A searing indictment of the faithful against a church that has failed their faith, with legendary New York newsman Breslin driving the nails into the cathedral door.
Breslin (The Short Sweet Dream of Eduardo Gutiérrez, 2002, etc.) opens, as ever, provocatively: the Catholic Church is led by a pope who “has four subjects on his mind: abortion, abortion, abortion, and Poland”; the Catholic Church has committed gross crimes by knowingly sheltering perpetrators of crime, sexual and otherwise; the Catholic Church has thrown up false gods; the Catholic Church has forgotten the Catholic religion.

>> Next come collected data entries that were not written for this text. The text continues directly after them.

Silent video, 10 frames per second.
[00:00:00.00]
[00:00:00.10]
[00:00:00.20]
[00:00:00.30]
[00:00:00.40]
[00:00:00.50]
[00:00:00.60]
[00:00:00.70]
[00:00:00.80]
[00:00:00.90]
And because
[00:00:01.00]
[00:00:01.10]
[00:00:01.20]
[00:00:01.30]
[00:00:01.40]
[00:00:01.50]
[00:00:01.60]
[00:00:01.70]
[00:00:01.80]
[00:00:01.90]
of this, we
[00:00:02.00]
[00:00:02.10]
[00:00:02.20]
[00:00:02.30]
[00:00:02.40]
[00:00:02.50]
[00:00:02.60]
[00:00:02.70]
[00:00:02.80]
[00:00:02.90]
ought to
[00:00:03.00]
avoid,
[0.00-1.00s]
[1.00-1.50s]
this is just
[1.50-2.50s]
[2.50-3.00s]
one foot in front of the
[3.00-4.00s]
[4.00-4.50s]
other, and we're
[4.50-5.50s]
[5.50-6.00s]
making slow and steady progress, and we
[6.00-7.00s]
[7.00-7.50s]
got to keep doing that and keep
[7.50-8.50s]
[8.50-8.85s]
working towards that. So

So, he proposes, he’ll start a new religion, one with women priests and married heterosexual priests and a vision of a working-class Christ with no taste for fine raiment and golden trappings, with Breslin himself serving to open “the first new Catholic parish in my diocese of Brooklyn since 1972”—and taking a choice job in it. “I qualify for the rank of bishop,” he explains, “because I’m not a pedophile.” Bishop Breslin qualifies, too, because he’s Irish, and the Irish are the real rocks on which the Church is built (as opposed, he suggests, again controversially, to the Mafiosi who run the thing, at least in New York and Rome). He qualifies because he attends Mass weekly, has put in more time examining its wrongs (and occasional rights) than most working cardinals, has logged countless hours exposing the bodies under the rectory rugs, “so many . . . that walking into the diocese offices was risky for the ankles.” He qualifies because he cares. There’s not an ounce of modesty—or irony—in the proposal, and as Breslin delivers his list of charges against the Church his anger and righteous indignation mount, till by the end of this donnybrook of a book, having cited case after case of crime and betrayal, he’s in a fine and furious lather, feeling very much, he allows, like Christ among the moneychangers in the temple.
The authorities will cry foul, but you can bet American Catholics will be reading and discussing Breslin’s latest—and justly so.